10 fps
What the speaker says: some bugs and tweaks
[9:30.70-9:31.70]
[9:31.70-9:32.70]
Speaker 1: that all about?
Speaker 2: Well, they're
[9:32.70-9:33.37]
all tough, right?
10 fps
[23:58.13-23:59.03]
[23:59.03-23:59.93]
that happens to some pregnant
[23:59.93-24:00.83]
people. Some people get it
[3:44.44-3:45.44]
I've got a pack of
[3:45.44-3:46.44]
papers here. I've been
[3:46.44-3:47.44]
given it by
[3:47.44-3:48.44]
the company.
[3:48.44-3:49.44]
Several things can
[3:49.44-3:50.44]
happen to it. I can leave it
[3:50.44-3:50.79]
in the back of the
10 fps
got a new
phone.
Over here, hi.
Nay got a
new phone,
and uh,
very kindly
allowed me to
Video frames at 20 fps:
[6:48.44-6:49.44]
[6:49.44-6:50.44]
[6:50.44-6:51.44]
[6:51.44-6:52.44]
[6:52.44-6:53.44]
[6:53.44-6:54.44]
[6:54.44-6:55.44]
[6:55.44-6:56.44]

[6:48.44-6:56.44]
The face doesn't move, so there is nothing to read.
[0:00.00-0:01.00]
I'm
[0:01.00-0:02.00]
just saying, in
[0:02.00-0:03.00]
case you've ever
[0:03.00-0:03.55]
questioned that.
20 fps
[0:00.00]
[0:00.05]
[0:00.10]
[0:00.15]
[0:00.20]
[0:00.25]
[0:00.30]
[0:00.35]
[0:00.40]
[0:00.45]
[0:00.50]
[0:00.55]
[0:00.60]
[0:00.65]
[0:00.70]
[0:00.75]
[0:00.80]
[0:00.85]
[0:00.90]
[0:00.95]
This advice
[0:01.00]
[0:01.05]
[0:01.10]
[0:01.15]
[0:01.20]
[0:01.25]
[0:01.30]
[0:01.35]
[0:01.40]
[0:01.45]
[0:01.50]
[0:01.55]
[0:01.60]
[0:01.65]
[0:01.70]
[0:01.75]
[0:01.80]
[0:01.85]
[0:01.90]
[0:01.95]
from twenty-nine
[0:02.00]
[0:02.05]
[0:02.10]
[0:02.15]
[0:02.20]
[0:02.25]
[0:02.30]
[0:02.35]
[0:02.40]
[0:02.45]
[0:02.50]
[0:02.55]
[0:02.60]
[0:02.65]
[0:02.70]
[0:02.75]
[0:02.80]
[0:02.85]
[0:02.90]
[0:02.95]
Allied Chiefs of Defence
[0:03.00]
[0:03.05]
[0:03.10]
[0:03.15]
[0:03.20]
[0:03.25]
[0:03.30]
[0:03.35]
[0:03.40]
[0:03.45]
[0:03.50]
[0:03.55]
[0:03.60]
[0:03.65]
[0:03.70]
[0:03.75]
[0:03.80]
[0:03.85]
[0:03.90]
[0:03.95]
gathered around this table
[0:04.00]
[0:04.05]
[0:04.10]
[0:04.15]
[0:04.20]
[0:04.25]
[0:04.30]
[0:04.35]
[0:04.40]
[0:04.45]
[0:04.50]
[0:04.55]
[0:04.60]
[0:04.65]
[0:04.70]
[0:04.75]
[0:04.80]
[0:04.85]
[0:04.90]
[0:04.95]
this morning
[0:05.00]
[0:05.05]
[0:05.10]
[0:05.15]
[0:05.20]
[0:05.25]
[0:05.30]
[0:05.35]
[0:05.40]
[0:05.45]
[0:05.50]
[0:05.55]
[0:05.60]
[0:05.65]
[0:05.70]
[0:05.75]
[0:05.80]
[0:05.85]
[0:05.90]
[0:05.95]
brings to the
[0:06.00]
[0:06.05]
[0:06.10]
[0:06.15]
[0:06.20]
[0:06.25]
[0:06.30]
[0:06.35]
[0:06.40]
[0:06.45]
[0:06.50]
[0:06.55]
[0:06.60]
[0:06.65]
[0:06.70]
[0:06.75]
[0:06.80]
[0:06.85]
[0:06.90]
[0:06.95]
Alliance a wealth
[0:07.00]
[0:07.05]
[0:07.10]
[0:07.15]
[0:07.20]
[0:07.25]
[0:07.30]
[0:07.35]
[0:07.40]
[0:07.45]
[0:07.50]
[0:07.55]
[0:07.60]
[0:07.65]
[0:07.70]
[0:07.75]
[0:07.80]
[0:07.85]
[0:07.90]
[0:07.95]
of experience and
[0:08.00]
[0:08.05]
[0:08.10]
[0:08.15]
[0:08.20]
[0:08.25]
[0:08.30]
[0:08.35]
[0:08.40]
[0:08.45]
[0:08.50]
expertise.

### Task to complete
A faithful, word-for-word transcription of the data above is required.

### Solved exercise
10 fps
What the speaker says: some bugs and tweaks
[9:30.70-9:31.70]
[9:31.70-9:32.70]
Speaker 1: that all about?
Speaker 2: Well, they're
[9:32.70-9:33.37]
all tough, right?
10 fps
[23:58.13-23:59.03]
[23:59.03-23:59.93]
that happens to some pregnant
[23:59.93-24:00.83]
people. Some people get it
[3:44.44-3:45.44]
I've got a pack of
[3:45.44-3:46.44]
papers here. I've been
[3:46.44-3:47.44]
given it by
[3:47.44-3:48.44]
the company.
[3:48.44-3:49.44]
Several things can
[3:49.44-3:50.44]
happen to it. I can leave it
[3:50.44-3:50.79]
in the back of the
10 fps
got a new
phone.
Over here, hi.
Nay got a
new phone,
and uh,
very kindly
allowed me to
Video frames at 20 fps:
[6:48.44-6:49.44]
[6:49.44-6:50.44]
[6:50.44-6:51.44]
[6:51.44-6:52.44]
[6:52.44-6:53.44]
[6:53.44-6:54.44]
[6:54.44-6:55.44]
[6:55.44-6:56.44]

[6:48.44-6:56.44]
The face doesn't move, so there is nothing to read.
[0:00.00-0:01.00]
I'm
[0:01.00-0:02.00]
just saying, in
[0:02.00-0:03.00]
case you've ever
[0:03.00-0:03.55]
questioned that.
20 fps
[0:00.00]
[0:00.05]
[0:00.10]
[0:00.15]
[0:00.20]
[0:00.25]
[0:00.30]
[0:00.35]
[0:00.40]
[0:00.45]
[0:00.50]
[0:00.55]
[0:00.60]
[0:00.65]
[0:00.70]
[0:00.75]
[0:00.80]
[0:00.85]
[0:00.90]
[0:00.95]
This advice
[0:01.00]
[0:01.05]
[0:01.10]
[0:01.15]
[0:01.20]
[0:01.25]
[0:01.30]
[0:01.35]
[0:01.40]
[0:01.45]
[0:01.50]
[0:01.55]
[0:01.60]
[0:01.65]
[0:01.70]
[0:01.75]
[0:01.80]
[0:01.85]
[0:01.90]
[0:01.95]
from twenty-nine
[0:02.00]
[0:02.05]
[0:02.10]
[0:02.15]
[0:02.20]
[0:02.25]
[0:02.30]
[0:02.35]
[0:02.40]
[0:02.45]
[0:02.50]
[0:02.55]
[0:02.60]
[0:02.65]
[0:02.70]
[0:02.75]
[0:02.80]
[0:02.85]
[0:02.90]
[0:02.95]
Allied Chiefs of Defence
[0:03.00]
[0:03.05]
[0:03.10]
[0:03.15]
[0:03.20]
[0:03.25]
[0:03.30]
[0:03.35]
[0:03.40]
[0:03.45]
[0:03.50]
[0:03.55]
[0:03.60]
[0:03.65]
[0:03.70]
[0:03.75]
[0:03.80]
[0:03.85]
[0:03.90]
[0:03.95]
gathered around this table
[0:04.00]
[0:04.05]
[0:04.10]
[0:04.15]
[0:04.20]
[0:04.25]
[0:04.30]
[0:04.35]
[0:04.40]
[0:04.45]
[0:04.50]
[0:04.55]
[0:04.60]
[0:04.65]
[0:04.70]
[0:04.75]
[0:04.80]
[0:04.85]
[0:04.90]
[0:04.95]
this morning
[0:05.00]
[0:05.05]
[0:05.10]
[0:05.15]
[0:05.20]
[0:05.25]
[0:05.30]
[0:05.35]
[0:05.40]
[0:05.45]
[0:05.50]
[0:05.55]
[0:05.60]
[0:05.65]
[0:05.70]
[0:05.75]
[0:05.80]
[0:05.85]
[0:05.90]
[0:05.95]
brings to the
[0:06.00]
[0:06.05]
[0:06.10]
[0:06.15]
[0:06.20]
[0:06.25]
[0:06.30]
[0:06.35]
[0:06.40]
[0:06.45]
[0:06.50]
[0:06.55]
[0:06.60]
[0:06.65]
[0:06.70]
[0:06.75]
[0:06.80]
[0:06.85]
[0:06.90]
[0:06.95]
Alliance a wealth
[0:07.00]
[0:07.05]
[0:07.10]
[0:07.15]
[0:07.20]
[0:07.25]
[0:07.30]
[0:07.35]
[0:07.40]
[0:07.45]
[0:07.50]
[0:07.55]
[0:07.60]
[0:07.65]
[0:07.70]
[0:07.75]
[0:07.80]
[0:07.85]
[0:07.90]
[0:07.95]
of experience and
[0:08.00]
[0:08.05]
[0:08.10]
[0:08.15]
[0:08.20]
[0:08.25]
[0:08.30]
[0:08.35]
[0:08.40]
[0:08.45]
[0:08.50]
expertise.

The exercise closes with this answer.